▶ Dataset:
__________

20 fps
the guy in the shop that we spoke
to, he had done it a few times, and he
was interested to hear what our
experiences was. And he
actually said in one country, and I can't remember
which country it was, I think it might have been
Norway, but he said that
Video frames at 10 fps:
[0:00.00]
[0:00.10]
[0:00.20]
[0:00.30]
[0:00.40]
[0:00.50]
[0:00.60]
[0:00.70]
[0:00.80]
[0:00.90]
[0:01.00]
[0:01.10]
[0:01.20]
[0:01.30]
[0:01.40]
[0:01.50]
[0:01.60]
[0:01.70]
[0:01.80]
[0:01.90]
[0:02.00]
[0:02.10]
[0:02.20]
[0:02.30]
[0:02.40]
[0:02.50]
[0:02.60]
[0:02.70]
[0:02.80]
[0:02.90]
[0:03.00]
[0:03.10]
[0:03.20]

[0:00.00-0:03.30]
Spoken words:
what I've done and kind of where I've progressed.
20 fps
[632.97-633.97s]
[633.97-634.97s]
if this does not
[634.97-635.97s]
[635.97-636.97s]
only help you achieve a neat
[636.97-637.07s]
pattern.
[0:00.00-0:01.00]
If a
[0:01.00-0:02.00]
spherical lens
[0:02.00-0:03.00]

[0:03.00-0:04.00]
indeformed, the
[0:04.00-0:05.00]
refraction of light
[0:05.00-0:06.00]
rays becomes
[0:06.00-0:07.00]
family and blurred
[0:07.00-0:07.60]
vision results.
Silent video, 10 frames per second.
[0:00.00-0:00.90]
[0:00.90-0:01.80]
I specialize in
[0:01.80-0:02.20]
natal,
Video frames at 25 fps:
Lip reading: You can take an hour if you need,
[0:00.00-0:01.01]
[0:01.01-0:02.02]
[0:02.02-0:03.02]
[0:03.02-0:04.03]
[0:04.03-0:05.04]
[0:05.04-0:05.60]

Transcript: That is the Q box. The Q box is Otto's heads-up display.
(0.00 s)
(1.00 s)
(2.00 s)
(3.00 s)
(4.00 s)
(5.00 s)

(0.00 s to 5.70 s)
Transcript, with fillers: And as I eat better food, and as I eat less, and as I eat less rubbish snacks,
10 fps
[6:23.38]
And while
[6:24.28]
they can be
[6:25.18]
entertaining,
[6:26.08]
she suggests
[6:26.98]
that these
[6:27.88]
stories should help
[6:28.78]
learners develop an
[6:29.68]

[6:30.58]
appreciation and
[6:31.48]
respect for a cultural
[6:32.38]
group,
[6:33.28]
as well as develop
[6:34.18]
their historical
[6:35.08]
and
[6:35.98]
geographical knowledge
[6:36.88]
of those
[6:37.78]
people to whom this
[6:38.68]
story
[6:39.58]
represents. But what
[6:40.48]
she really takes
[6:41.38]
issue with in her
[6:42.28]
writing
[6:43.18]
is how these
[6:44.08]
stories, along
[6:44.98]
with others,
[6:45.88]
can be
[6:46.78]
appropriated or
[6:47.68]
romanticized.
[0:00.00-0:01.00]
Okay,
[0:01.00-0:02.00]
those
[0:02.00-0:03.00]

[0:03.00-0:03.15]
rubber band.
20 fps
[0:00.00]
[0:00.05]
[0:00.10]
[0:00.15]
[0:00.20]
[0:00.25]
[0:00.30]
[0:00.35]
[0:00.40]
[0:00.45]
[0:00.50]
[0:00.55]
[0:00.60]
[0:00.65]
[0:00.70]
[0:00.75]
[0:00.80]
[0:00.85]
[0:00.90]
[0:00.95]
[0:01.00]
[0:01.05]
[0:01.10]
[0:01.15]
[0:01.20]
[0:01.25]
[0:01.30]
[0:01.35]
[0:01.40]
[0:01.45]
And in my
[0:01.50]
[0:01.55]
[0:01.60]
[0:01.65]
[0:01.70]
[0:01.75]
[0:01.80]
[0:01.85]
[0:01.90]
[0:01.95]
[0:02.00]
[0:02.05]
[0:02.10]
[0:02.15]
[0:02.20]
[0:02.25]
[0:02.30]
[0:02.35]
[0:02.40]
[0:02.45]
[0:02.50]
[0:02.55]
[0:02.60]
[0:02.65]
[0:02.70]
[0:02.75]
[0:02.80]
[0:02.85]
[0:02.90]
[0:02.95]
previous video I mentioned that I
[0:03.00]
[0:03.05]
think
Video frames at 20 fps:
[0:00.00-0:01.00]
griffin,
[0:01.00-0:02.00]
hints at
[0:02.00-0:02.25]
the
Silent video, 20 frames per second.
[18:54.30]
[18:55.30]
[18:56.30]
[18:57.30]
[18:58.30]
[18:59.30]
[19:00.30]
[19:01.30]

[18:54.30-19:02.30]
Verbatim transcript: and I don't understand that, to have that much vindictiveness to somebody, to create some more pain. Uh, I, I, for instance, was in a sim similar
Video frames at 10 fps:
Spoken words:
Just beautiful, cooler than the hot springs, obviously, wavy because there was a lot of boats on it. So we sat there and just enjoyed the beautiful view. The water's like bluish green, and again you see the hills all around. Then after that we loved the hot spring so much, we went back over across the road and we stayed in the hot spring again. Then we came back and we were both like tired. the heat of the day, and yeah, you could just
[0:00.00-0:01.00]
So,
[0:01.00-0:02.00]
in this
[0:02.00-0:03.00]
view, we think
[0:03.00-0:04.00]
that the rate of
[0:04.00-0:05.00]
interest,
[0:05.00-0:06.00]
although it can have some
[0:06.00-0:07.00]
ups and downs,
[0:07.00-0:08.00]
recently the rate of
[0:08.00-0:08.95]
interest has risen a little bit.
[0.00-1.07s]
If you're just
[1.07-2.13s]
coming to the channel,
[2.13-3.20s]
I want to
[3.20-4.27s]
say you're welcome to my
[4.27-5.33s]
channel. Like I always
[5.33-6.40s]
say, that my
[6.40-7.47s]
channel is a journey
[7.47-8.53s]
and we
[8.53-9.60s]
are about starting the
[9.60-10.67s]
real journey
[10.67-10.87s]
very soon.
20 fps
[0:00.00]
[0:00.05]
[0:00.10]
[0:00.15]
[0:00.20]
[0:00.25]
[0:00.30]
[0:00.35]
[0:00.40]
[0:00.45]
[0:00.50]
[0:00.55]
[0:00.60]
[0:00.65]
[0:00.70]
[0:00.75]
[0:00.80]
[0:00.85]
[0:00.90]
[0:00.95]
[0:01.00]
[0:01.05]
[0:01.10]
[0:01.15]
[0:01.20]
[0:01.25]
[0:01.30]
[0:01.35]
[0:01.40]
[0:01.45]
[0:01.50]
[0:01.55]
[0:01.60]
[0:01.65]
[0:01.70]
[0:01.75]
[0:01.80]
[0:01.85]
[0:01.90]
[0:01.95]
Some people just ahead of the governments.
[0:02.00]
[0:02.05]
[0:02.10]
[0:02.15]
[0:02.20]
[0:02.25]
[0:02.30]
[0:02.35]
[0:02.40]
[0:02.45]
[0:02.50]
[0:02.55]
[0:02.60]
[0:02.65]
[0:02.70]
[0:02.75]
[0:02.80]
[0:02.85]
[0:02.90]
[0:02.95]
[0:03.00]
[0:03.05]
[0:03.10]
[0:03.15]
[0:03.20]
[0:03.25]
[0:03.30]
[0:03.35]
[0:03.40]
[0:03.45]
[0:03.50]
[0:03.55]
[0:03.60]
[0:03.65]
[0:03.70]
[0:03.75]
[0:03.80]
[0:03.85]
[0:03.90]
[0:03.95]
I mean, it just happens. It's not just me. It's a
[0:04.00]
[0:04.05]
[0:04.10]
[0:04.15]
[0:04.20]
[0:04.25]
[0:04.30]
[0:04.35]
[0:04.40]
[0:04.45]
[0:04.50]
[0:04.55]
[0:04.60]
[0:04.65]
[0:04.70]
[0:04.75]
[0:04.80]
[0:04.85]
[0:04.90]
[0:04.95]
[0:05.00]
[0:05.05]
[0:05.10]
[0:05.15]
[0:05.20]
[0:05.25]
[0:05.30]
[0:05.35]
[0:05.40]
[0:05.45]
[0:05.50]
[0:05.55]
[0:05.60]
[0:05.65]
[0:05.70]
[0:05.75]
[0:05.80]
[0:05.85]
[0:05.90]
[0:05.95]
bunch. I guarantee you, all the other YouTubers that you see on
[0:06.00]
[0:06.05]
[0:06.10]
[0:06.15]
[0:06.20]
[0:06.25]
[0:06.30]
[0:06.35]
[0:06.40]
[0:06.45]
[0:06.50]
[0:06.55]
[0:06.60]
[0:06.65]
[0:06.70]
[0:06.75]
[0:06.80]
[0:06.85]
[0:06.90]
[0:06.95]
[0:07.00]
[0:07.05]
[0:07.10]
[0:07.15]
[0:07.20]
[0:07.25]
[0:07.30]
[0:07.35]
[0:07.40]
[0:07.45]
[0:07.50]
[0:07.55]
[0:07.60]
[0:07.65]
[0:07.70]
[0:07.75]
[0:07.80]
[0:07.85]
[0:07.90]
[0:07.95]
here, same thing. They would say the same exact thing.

__________

▶ What is expected:
Check each line of the entries, and copy the ones that contain "second".

▶ Response to the exercise:
Silent video, 10 frames per second.
Silent video, 20 frames per second.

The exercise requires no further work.